Se ela vai sozinha, é com o celular carregado mais um carregador portátil. “Fico sóbria e atenta aos meus pertences, porque se ele precisar de mim, e ligar, preciso voltar logo para casa. Prevenção nunca é demais”, diz ela.

Passadas largas para ser musa

Passista do projeto Renovação da Rosas de Ouro, Daiane Meireles, de 35 anos, tem uma trajetória de ascensão no carnaval paulistano. Em 2017, foi convidada para compor a ala coreografada da escola de samba, que este ano entra no Sambódromo do Anhembi no amanhecer deste domingo, a partir das 5 horas. “Era meu sonho desde criança”, diz a técnica de segurança do trabalho.

O objetivo mesmo era ser passista. No ano seguinte, ela fez o processo seletivo para o grupo, mas foi reprovada. O não serviu de impulso para buscar mais conhecimento e iniciar aulas de samba no pé.

Em 2019, ainda na Rosas, tornou-se também passista da Barroca Zona Sul e desfilou pelas duas agremiações, com um dia de diferença – o Acesso paulistano costuma ter exibições na noite de domingo e madrugada de segunda. “Foi loucura, bem cansativo para conciliar os ensaios, mas quando chega o grande dia a gente esquece tudo e quer fazer tudo novamente”, afirma. Para manter o pique, conseguiu um tempo para dormir e tomou bebidas energéticas.

Com mais confiança, insistiu no Passistas Renovação e foi aprovada. Em seu primeiro ano na posição, a expectativa é grande. “É pedir a Deus para dar tudo certo e agradecer.”

Daiane, que também assume o posto de musa na Imperial da Vila Penteado, aposta na musculação ao longo do ano para preservar o condicionamento físico. A maior parte da alimentação é composta por proteínas e muita água. “Nesta época de carnaval, evito muito comer lanches na rua.”

A voz que não deixa o samba cair

É a voz de Fredy Vianna que conduz integrantes da Mancha Verde pelo Anhembi. Por isso, a preparação do cantor de samba-enredo não poderia ser outra. Intérprete da agremiação atual campeã do carnaval paulistano, ele inclui em sua rotina aulas de canto e postura vocal, além de sessões de fonoaudiologia. Também restringe bebidas alcoólicas.

Todo esse preparo não é de véspera – desde janeiro, ele começa a fazer “um intensivo de maçãs”, fruta que não aprecia, mas que entra na dieta porque, ele sabe, faz bem para as cordas vocais. Tudo pelo bem da apresentação na avenida. “Levo maçã para todo lugar: meu carro, minha casa, a casa da minha mãe. Em todo lugar eu deixo, para mim e para a ala musical”, conta ele, que também bebe muita água – mas não gelada.

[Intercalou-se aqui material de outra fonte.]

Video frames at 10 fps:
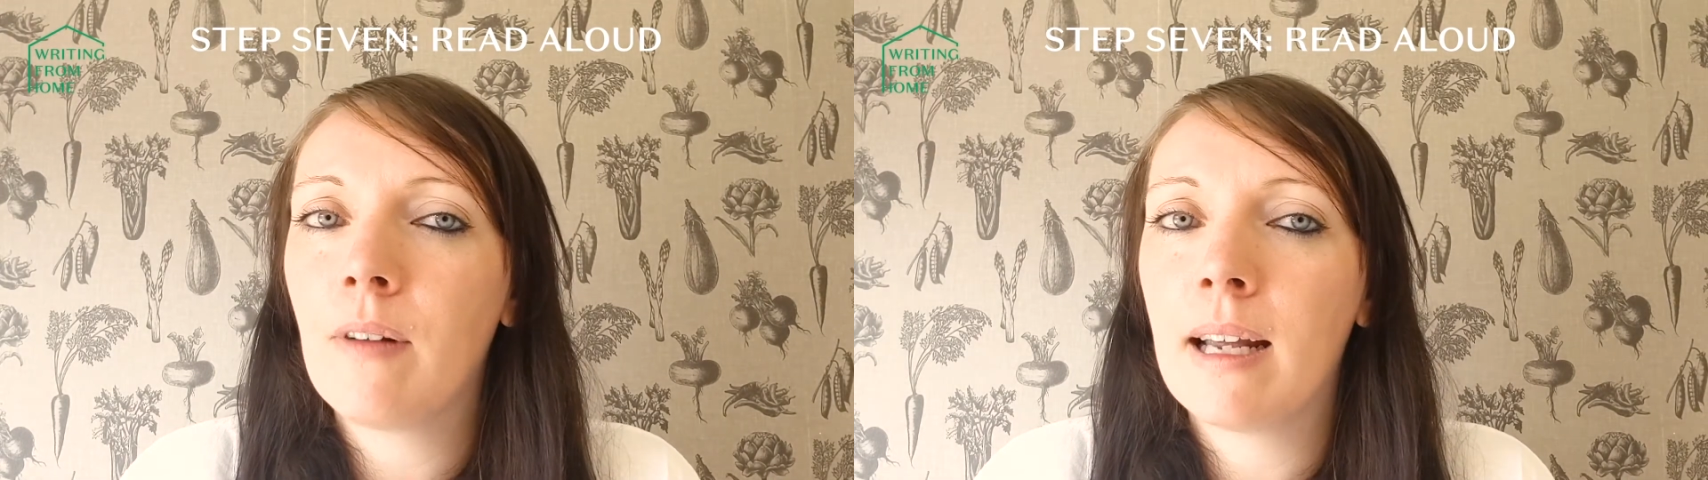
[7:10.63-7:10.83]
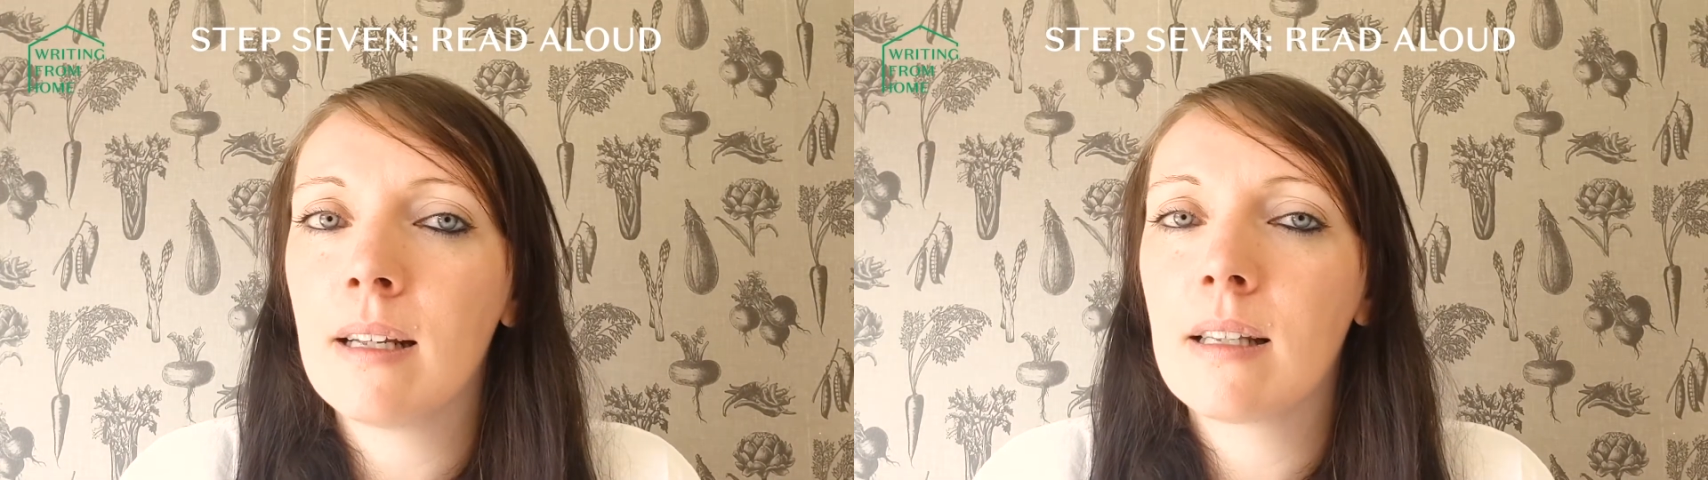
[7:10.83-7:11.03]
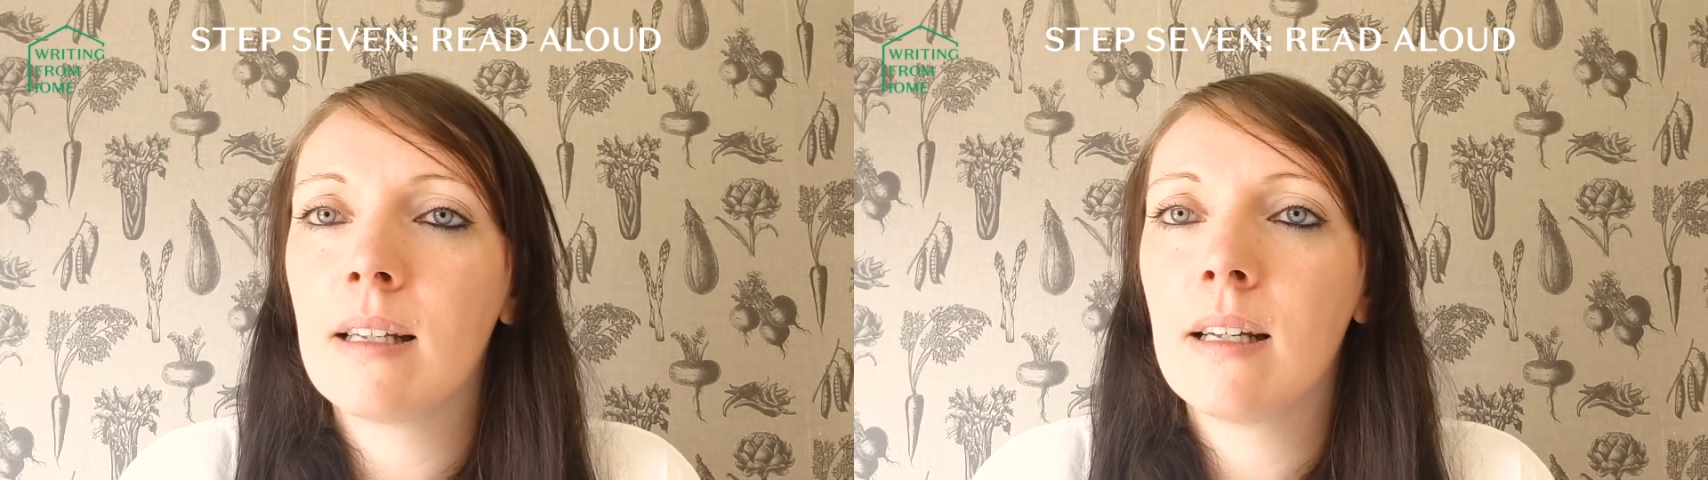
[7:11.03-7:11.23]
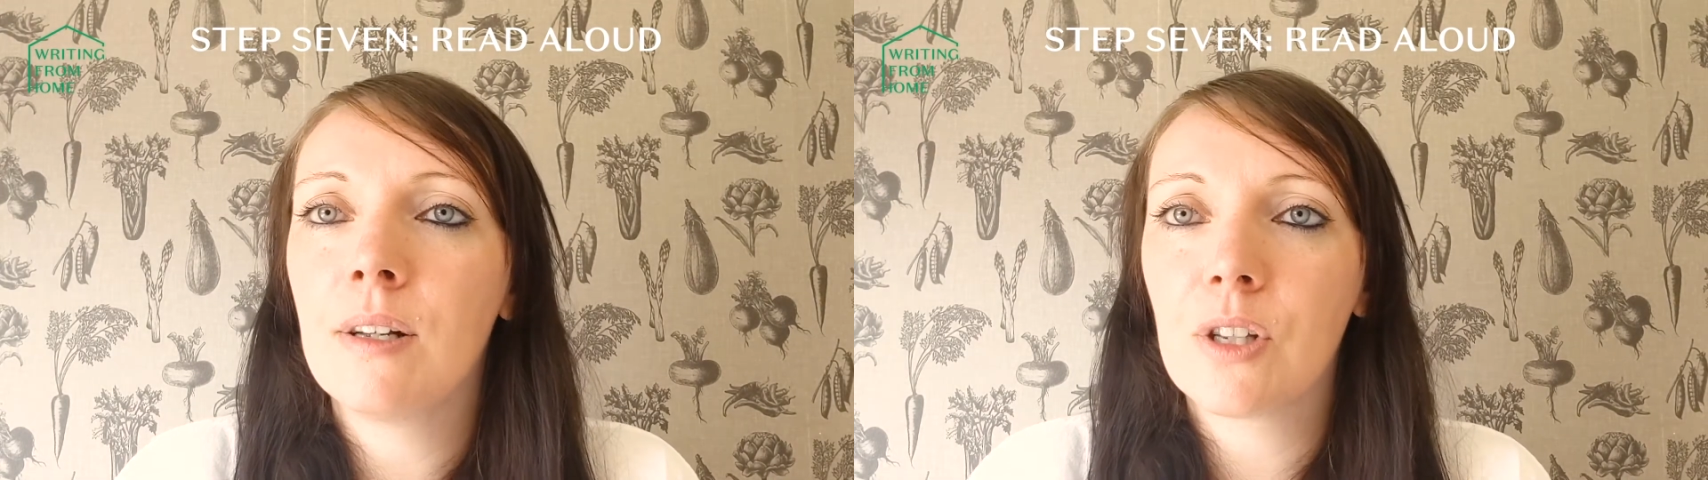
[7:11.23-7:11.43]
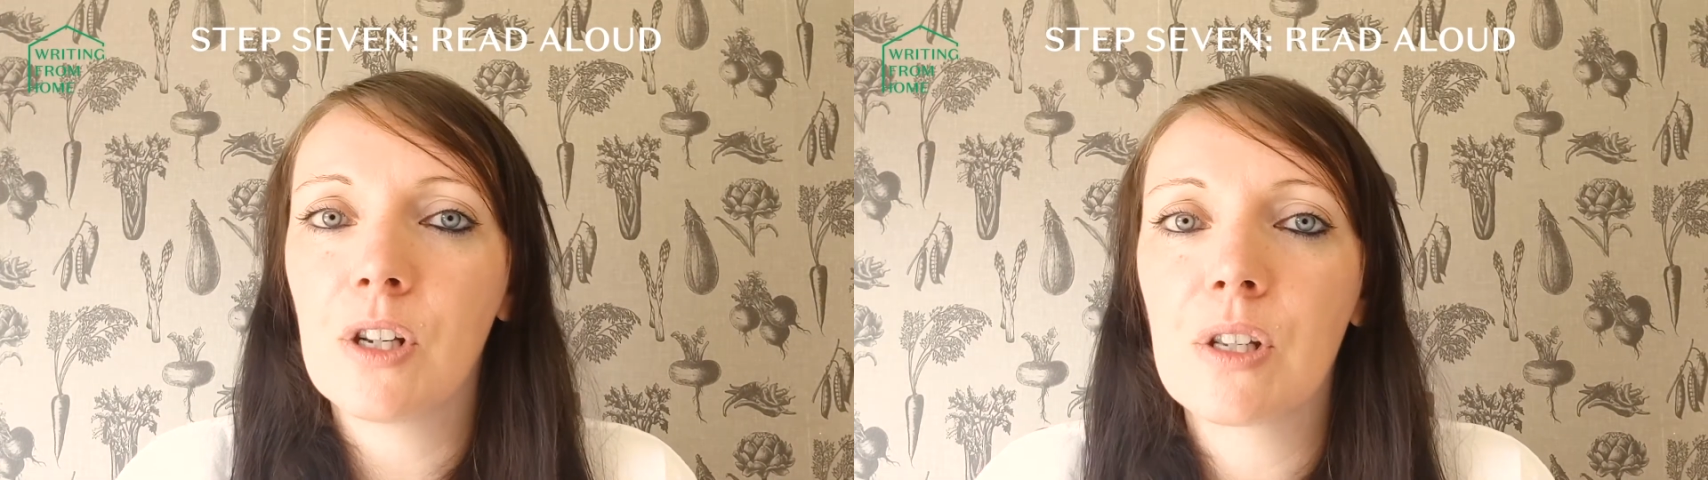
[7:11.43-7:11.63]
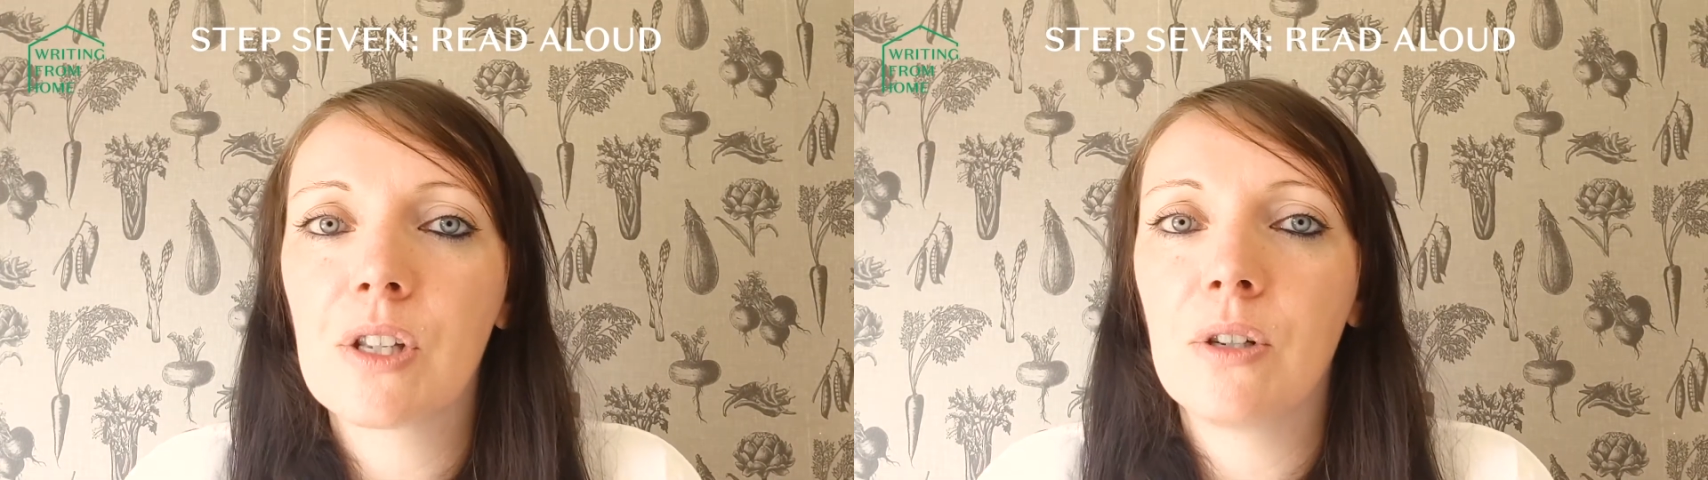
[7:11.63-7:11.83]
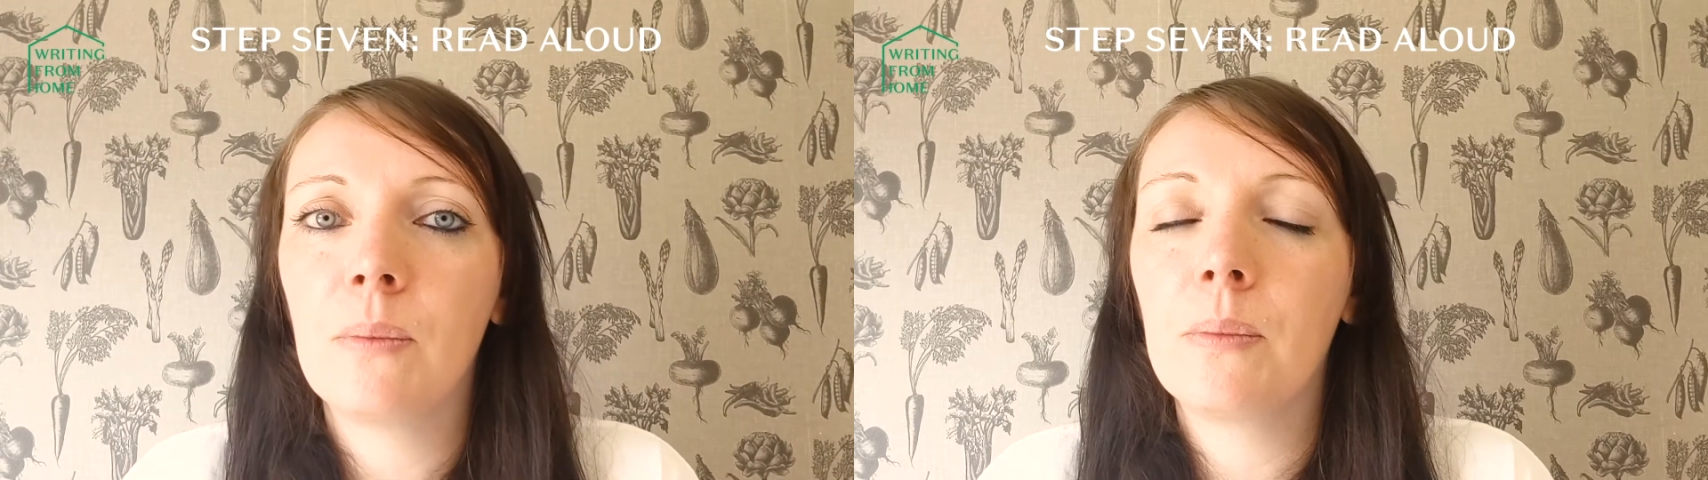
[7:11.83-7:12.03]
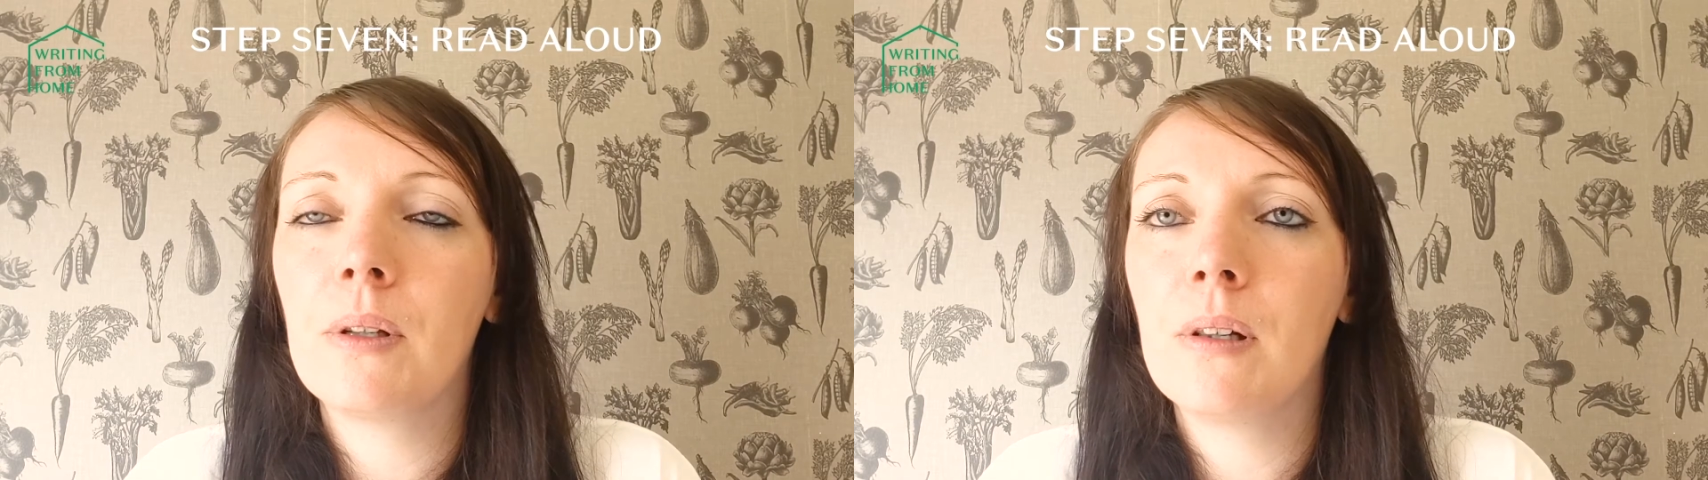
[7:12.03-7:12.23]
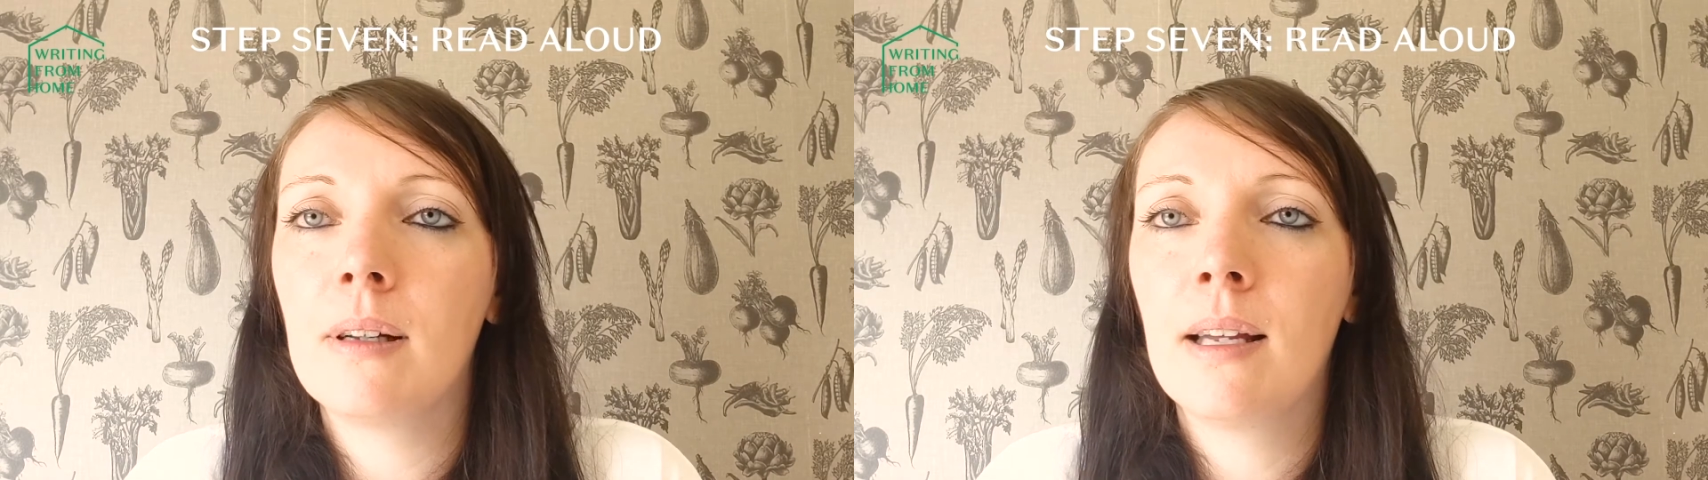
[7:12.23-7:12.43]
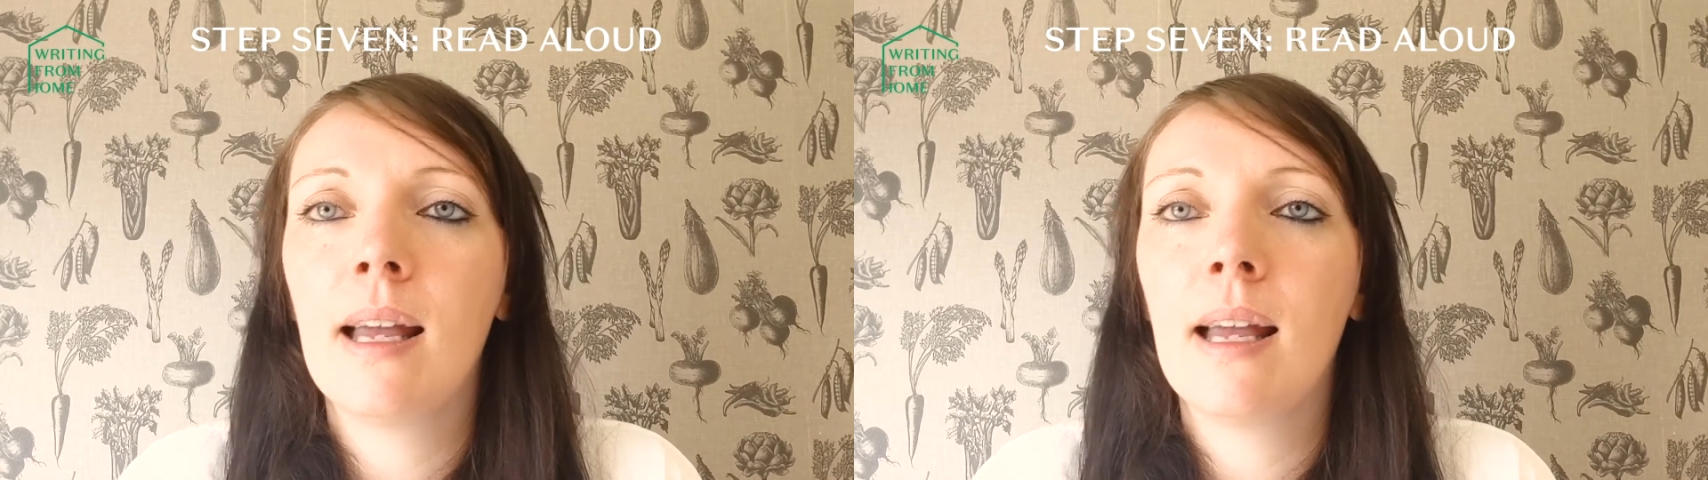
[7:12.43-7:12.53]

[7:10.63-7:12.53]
right? Do you stumble?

A disciplina de comer até o que não gosta também é necessária porque o trabalho vai além da capital. Ele canta na escola de samba Sol da Vila Amélia, do litoral, e na Acadêmicos da Vila Aparecida, de Bragança Paulista, no interior. Para dar conta de tudo, Fredy tenta dormir pelo menos oito horas por dia no total, mesmo que seja um cochilo aqui e outro acolá. É que ele troca o dia pela noite e qualquer tempo livre serve para descansar – e com a maçã do lado.

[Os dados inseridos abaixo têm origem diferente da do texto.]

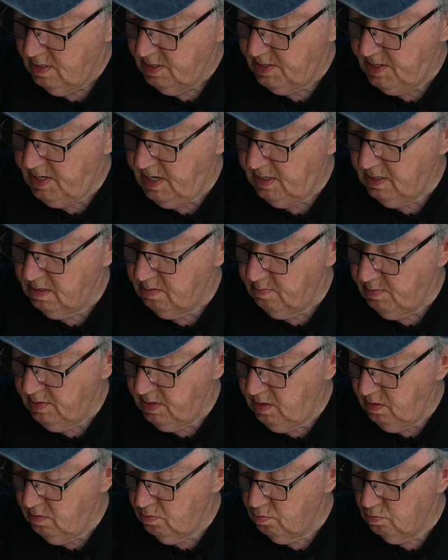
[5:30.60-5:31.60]
dinging
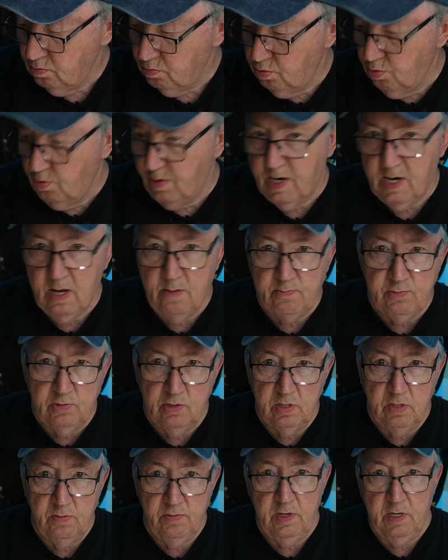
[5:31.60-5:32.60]
me while I'm
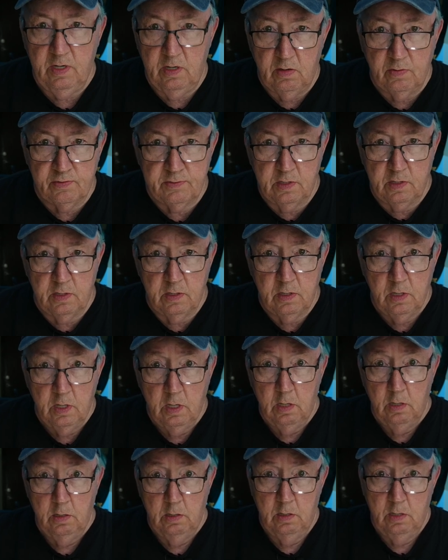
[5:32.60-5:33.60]
doing the video.
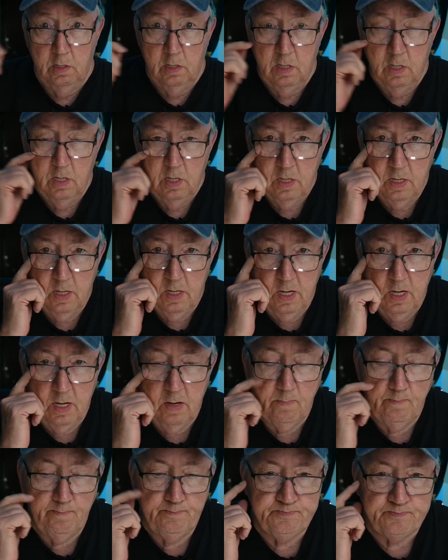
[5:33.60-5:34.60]

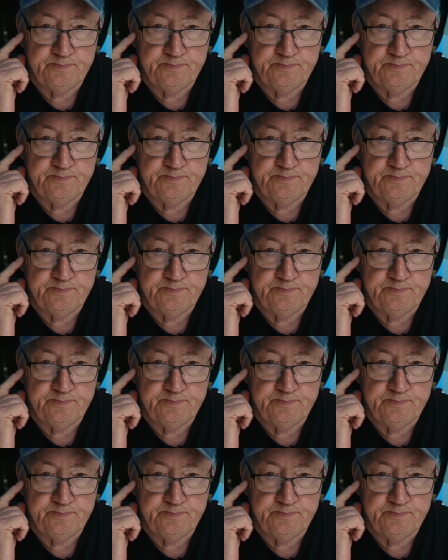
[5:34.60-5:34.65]
um,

Pernalta vê a festa de cima

A advogada Gabriela Ponte Machado, de 38 anos, queria participar mais do carnaval, mas se considerava “musicalmente ruim”. Isso não a impediu de fazer a festa no bloco Confraria do Pasmado – ela desfilou no domingo passado do alto de suas pernas de pau. Para virar uma pernalta, fez uma oficina e garante que estar sobre duas hastes de 80 centímetros de altura é questão de treino.

“Demora para entender como seu corpo tem de se movimentar naquela altura, como faz para ficar segura, mas existe a parte de ter consciência corporal. Depois que incorpora, consegue seguir em frente mais fácil”, diz ela, que passou sete horas, quase ininterruptas, em cima das pernas de pau – pausa só para ir ao banheiro. Gabriela se preparou também para entender como se portar em meio aos foliões que ficam lá embaixo. “Precisa se proteger e proteger outros pernaltas e as pessoas.” As informações são do jornal O Estado de S. Paulo.